Payments Network Malaysia Sdn Bhd
- Type: Private limited company
- Industry: Payment system
- Predecessor: MEPS; MyClear;
- Founded: 1 August 2017; 8 years ago
- Headquarters: Level 8, Menara Southpoint @ Mid Valley City, Medan Syed Putra Selatan, 59200 Kuala Lumpur, Malaysia
- Area served: Malaysia
- Key people: Anwar Ibrahim (CEO);
- Products: eSPICK; Interbank GIRO; JomPAY; MyDebit; FPX; DuitNow; DuitNow QR;
- Services: Financial services
- Parent: Bank Negara Malaysia Maybank RHB Bank Public Bank CIMB Bank AmBank Hong Leong Bank Affin Bank Alliance Bank Bank Islam Bank Muamalat Bank Rakyat
- Subsidiaries: Malaysian Electronic Payment System Sdn Bhd MEPS Currency Management Sdn Bhd
- Website: paynet.my

= Payments Network Malaysia =

Malaysian finance company

Payments Network Malaysia Sdn Bhd (PayNet) is the national payments network and shared central infrastructure for Malaysia’s financial markets.

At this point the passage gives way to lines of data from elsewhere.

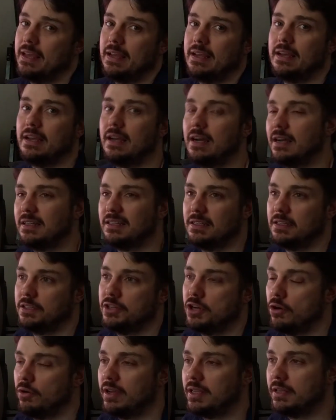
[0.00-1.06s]

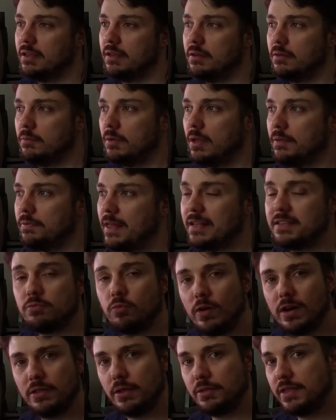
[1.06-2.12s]
That's one
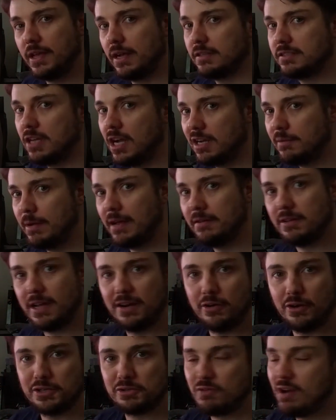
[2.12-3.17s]
other thing I'll talk about. I know I
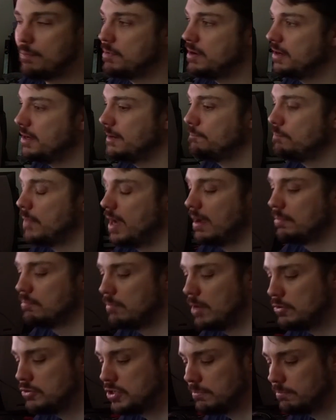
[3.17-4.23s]
was wrapping it up.
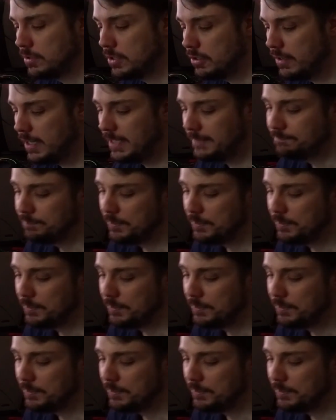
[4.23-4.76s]
Motion blurring.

It was formed from the merger between the Malaysian Electronic Payment System (MEPS) and Malaysian Electronic Clearing Corporation Sdn Bhd (MyClear) on 1 August 2017. PayNet is Malaysia's premier payments network and central infrastructure for financial markets.

Bank Negara Malaysia (BNM) owns a majority share in PayNet, along with eleven other local financial institutions as joint shareholders.

== History ==
PayNet was formed on 1 August 2017 from the merger of MEPS and My Clear.

=== Project Nexus ===
The Bank for International Settlements signed an agreement with Central Bank of Malaysia, Bank of Thailand, Bangko Sentral ng Pilipinas, Monetary Authority of Singapore, and the Reserve Bank of India on 30 June 2024 as founding member of Project Nexus, a multilateral international initiative to enable retail cross-border payments. Bank Indonesia involved as a special observer. The platform, which is expected to go live by 2026, will interlink domestic fast payment systems of the member countries.

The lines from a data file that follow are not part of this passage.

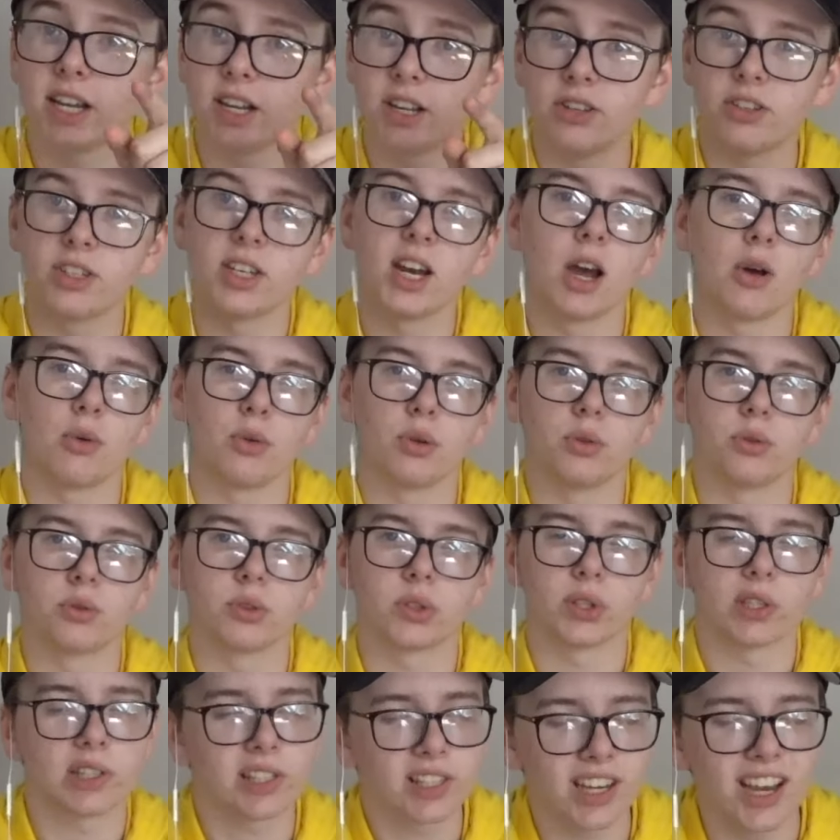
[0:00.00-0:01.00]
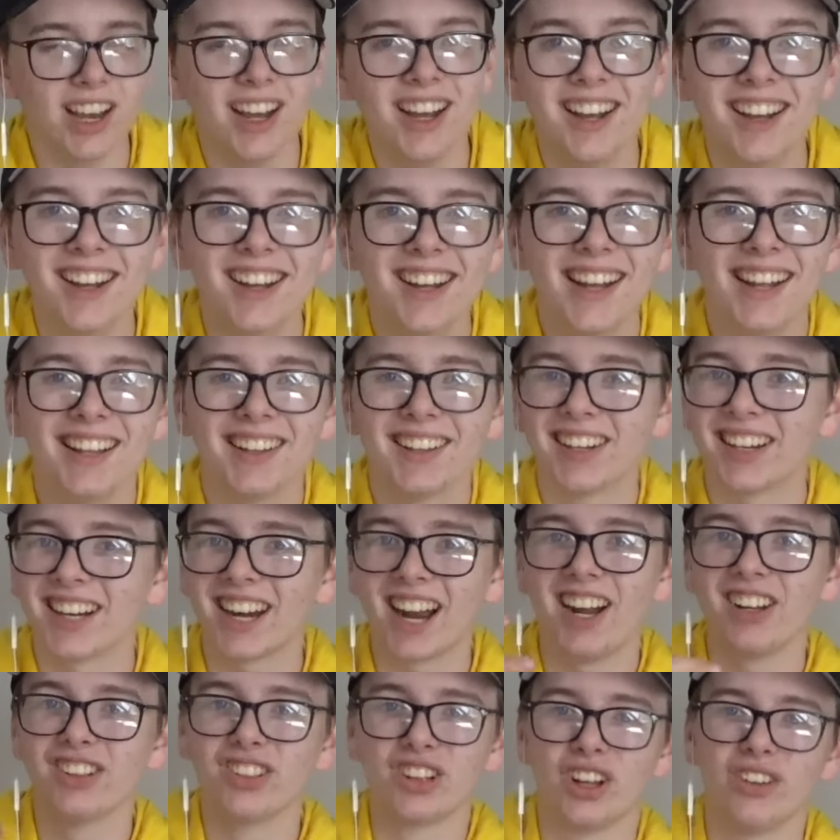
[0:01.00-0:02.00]
is now useless. Like,
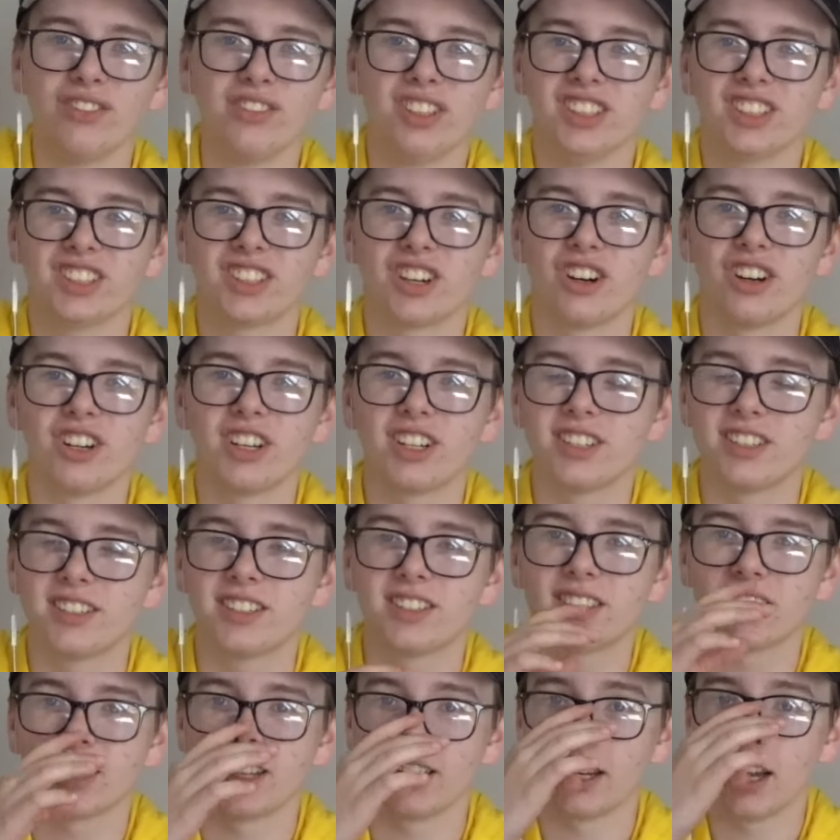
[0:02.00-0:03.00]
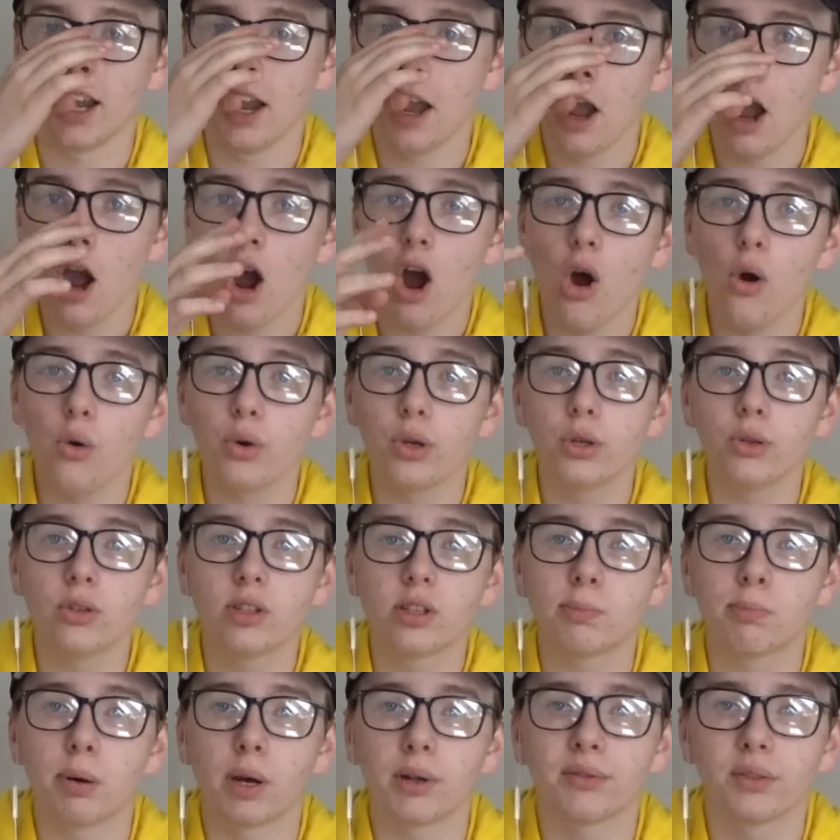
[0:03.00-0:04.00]
I love this card because it's like, oh, you
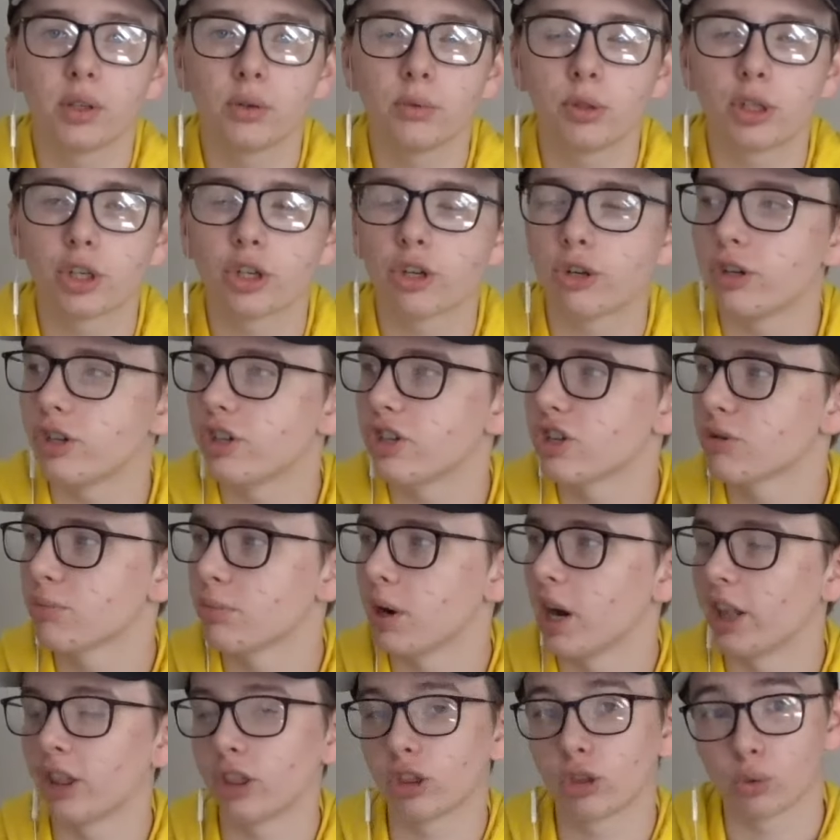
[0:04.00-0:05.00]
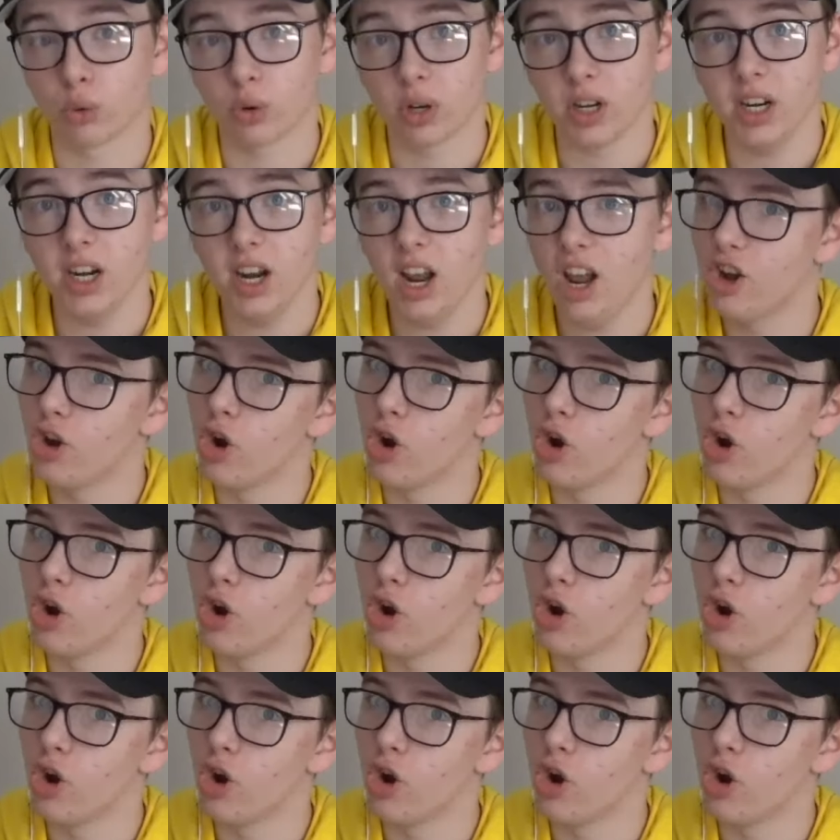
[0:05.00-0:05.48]
just buffed up your creature by 3?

=== International fast payment linkage ===
Following talks with Malaysian Prime Minister Anwar Ibrahim, Indian Prime Minister Narendra Modi declared on August 20, 2024, that his country intends to link its Unified Payment Interface (UPI) with PayNet.

== Services ==
The company's current service portfolio includes the following:
- eSPICK – the national cheque clearing system of Malaysia.
- JomPAY – a payment scheme for paying utility bills
- FPX – a direct-to-bank payment gateway.
- DuitNow – instant account-to-account payment across participating banks and E-wallets.
- DuitNow QR – QR code payment scheme, a contactless payment method.